In your copy of the data, include no pictures and alter nothing else.

Dataset entries:
——

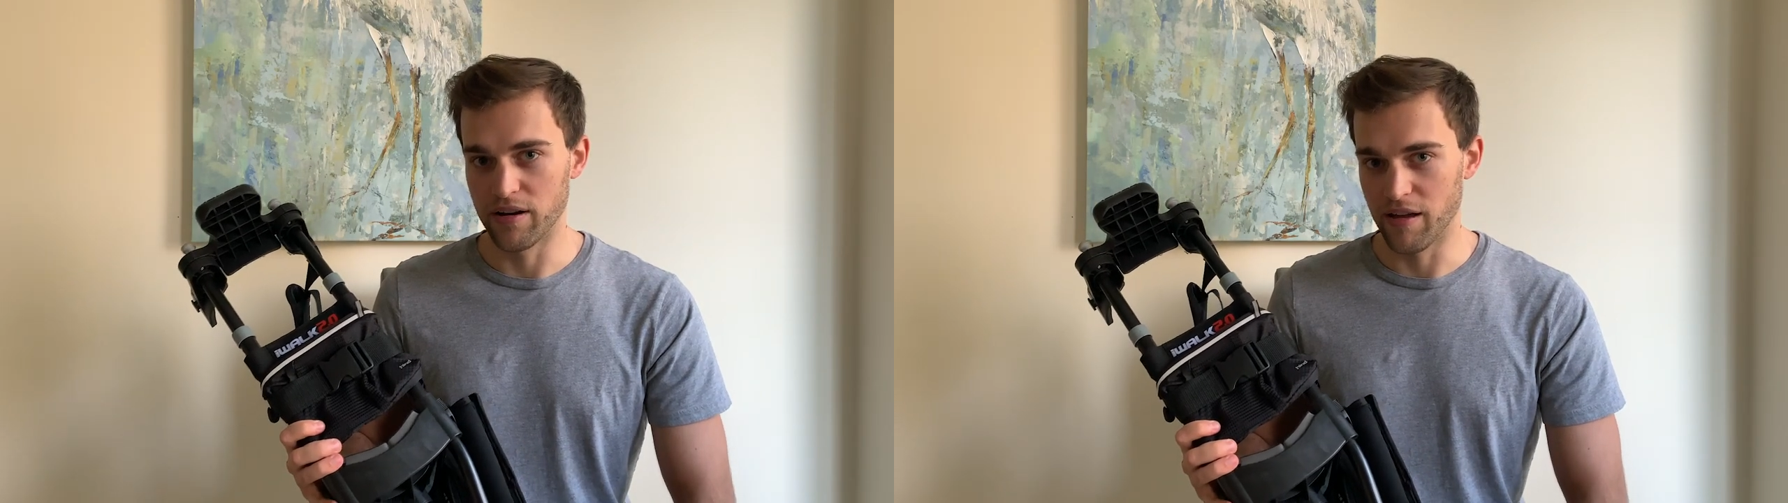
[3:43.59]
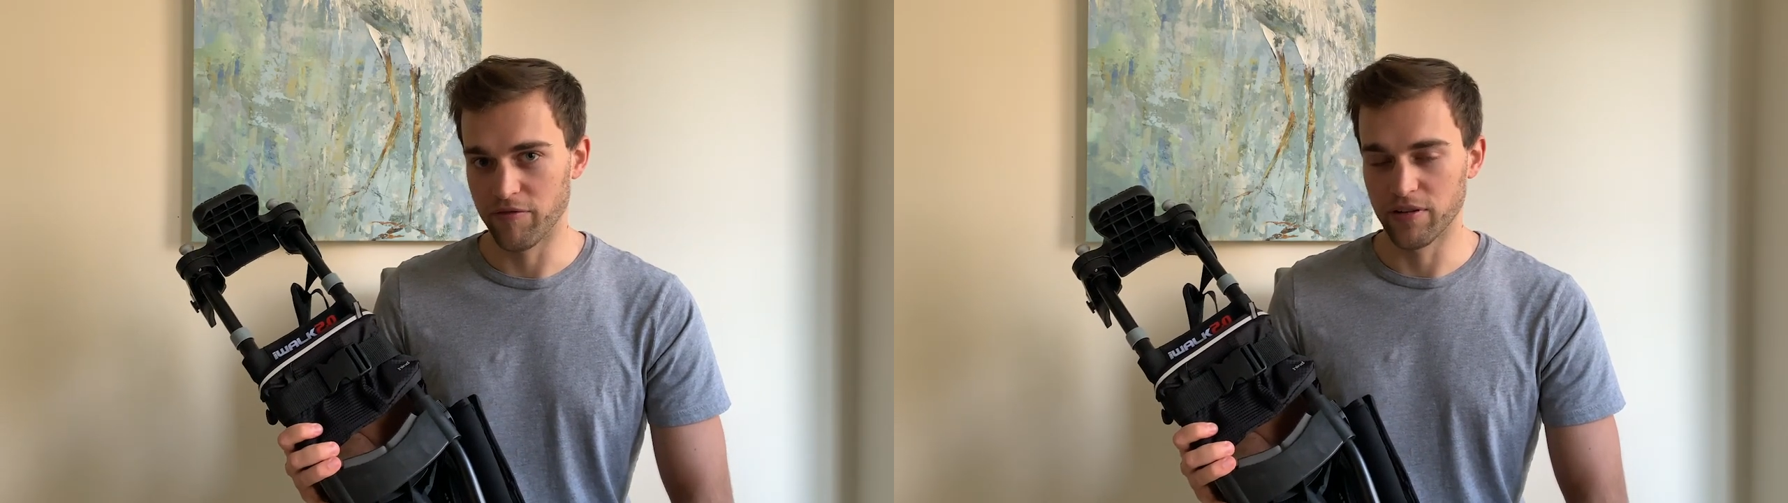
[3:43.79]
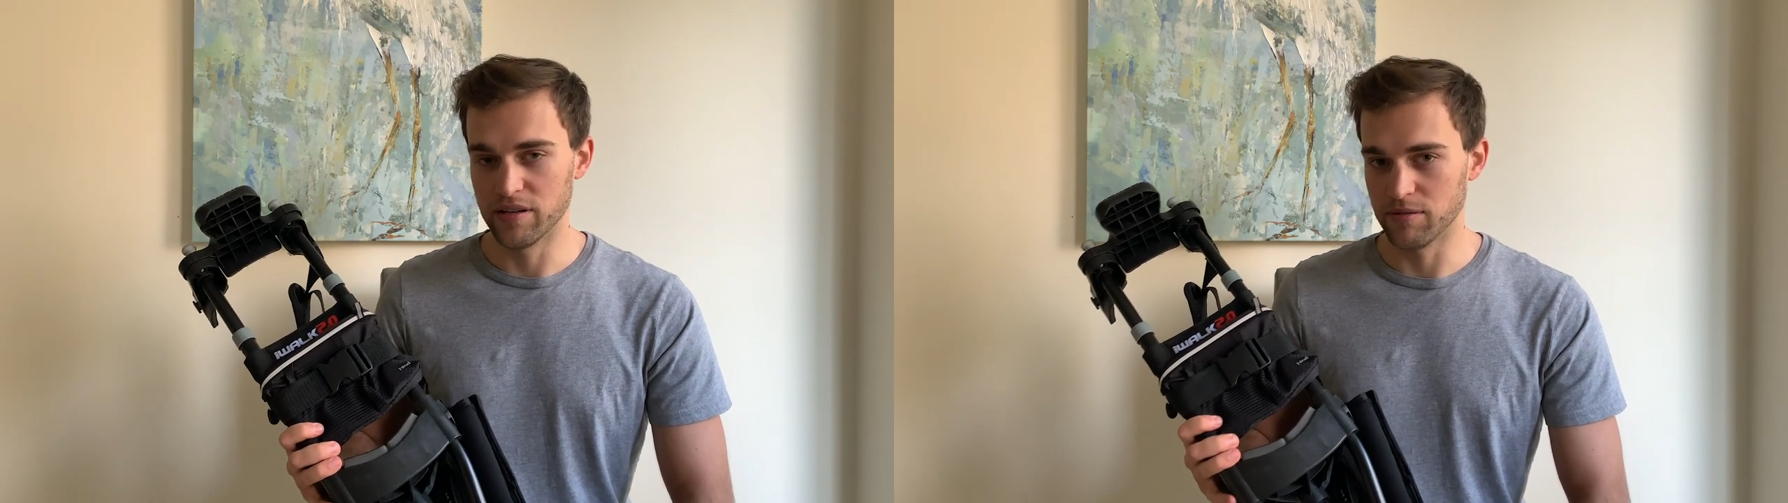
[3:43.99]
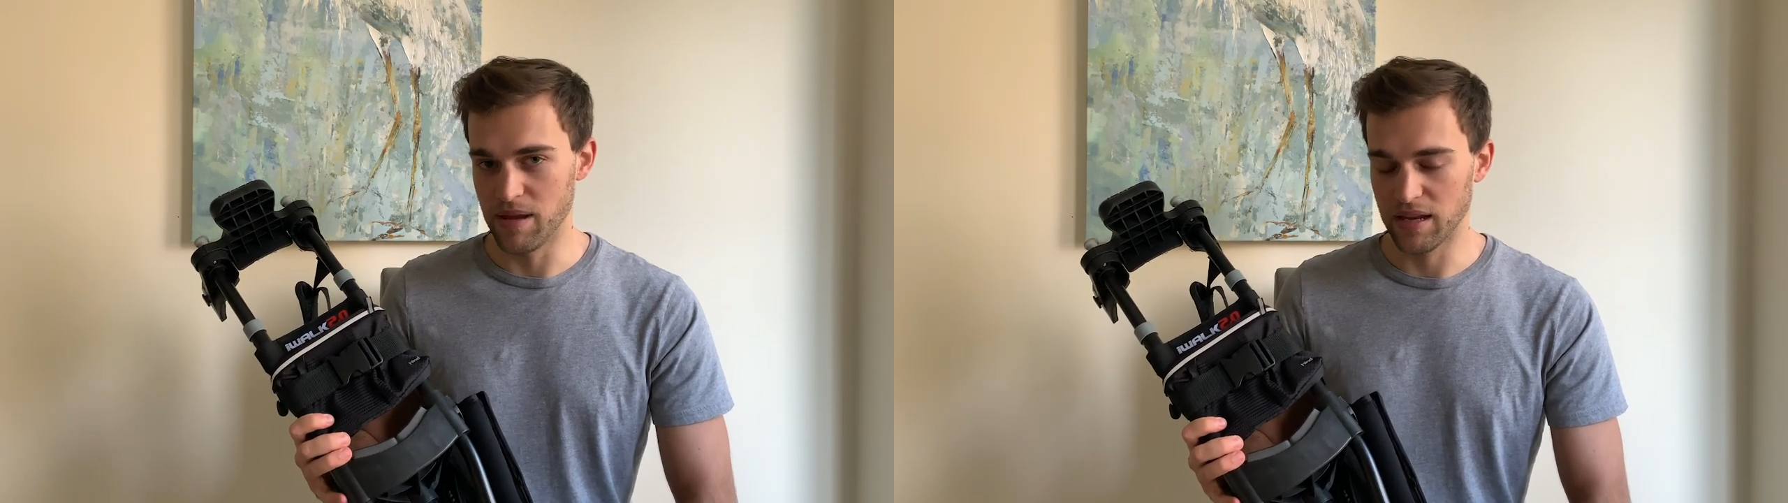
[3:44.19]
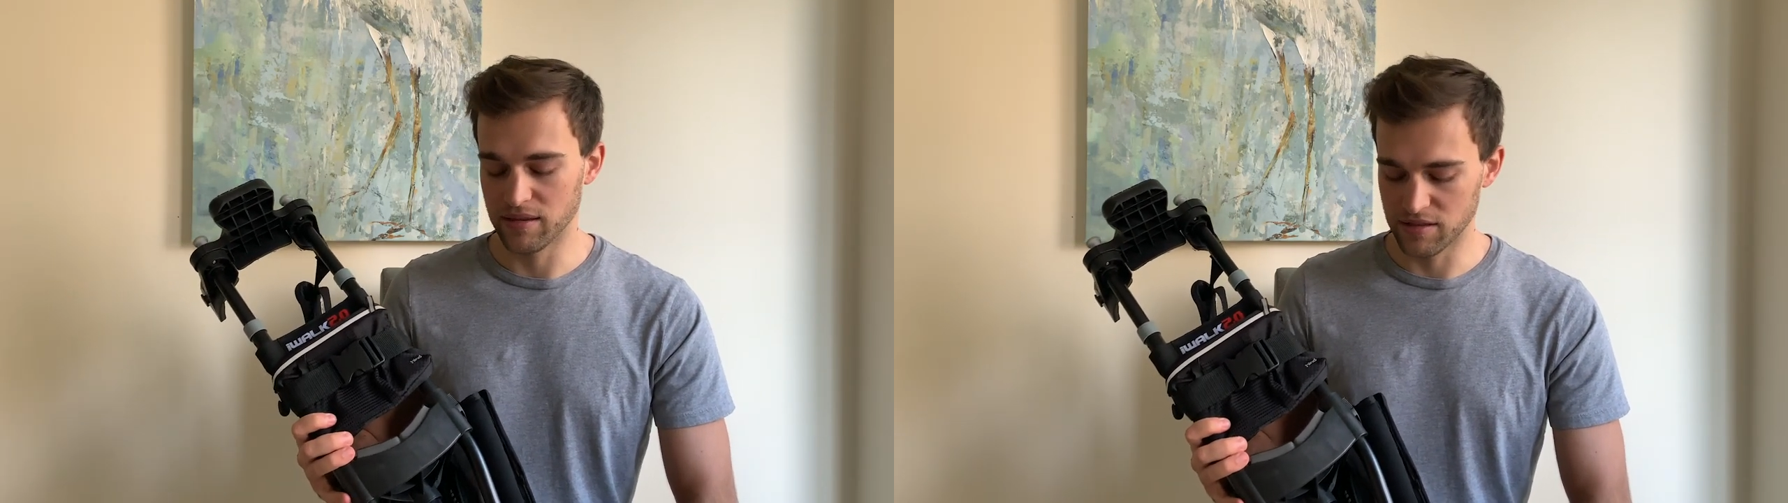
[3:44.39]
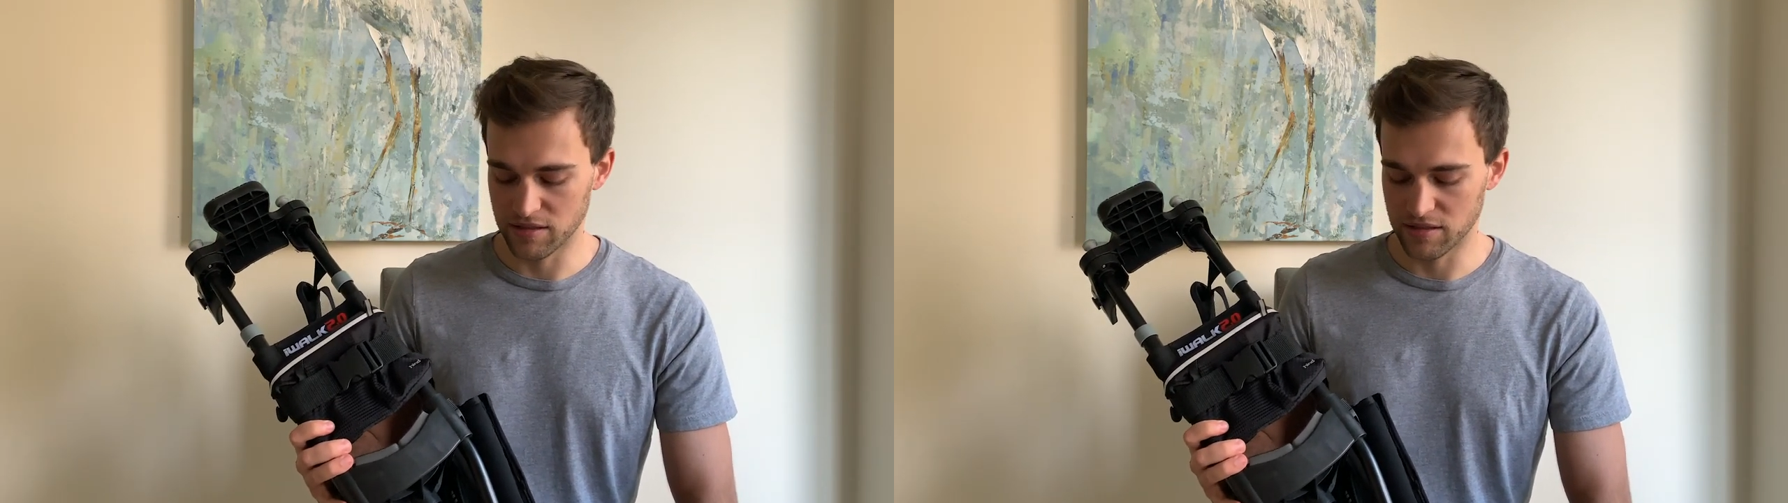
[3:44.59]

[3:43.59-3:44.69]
and effort into making this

——

# SOLVED EXERCISE:
[3:43.59]
[3:43.79]
[3:43.99]
[3:44.19]
[3:44.39]
[3:44.59]

[3:43.59-3:44.69]
and effort into making this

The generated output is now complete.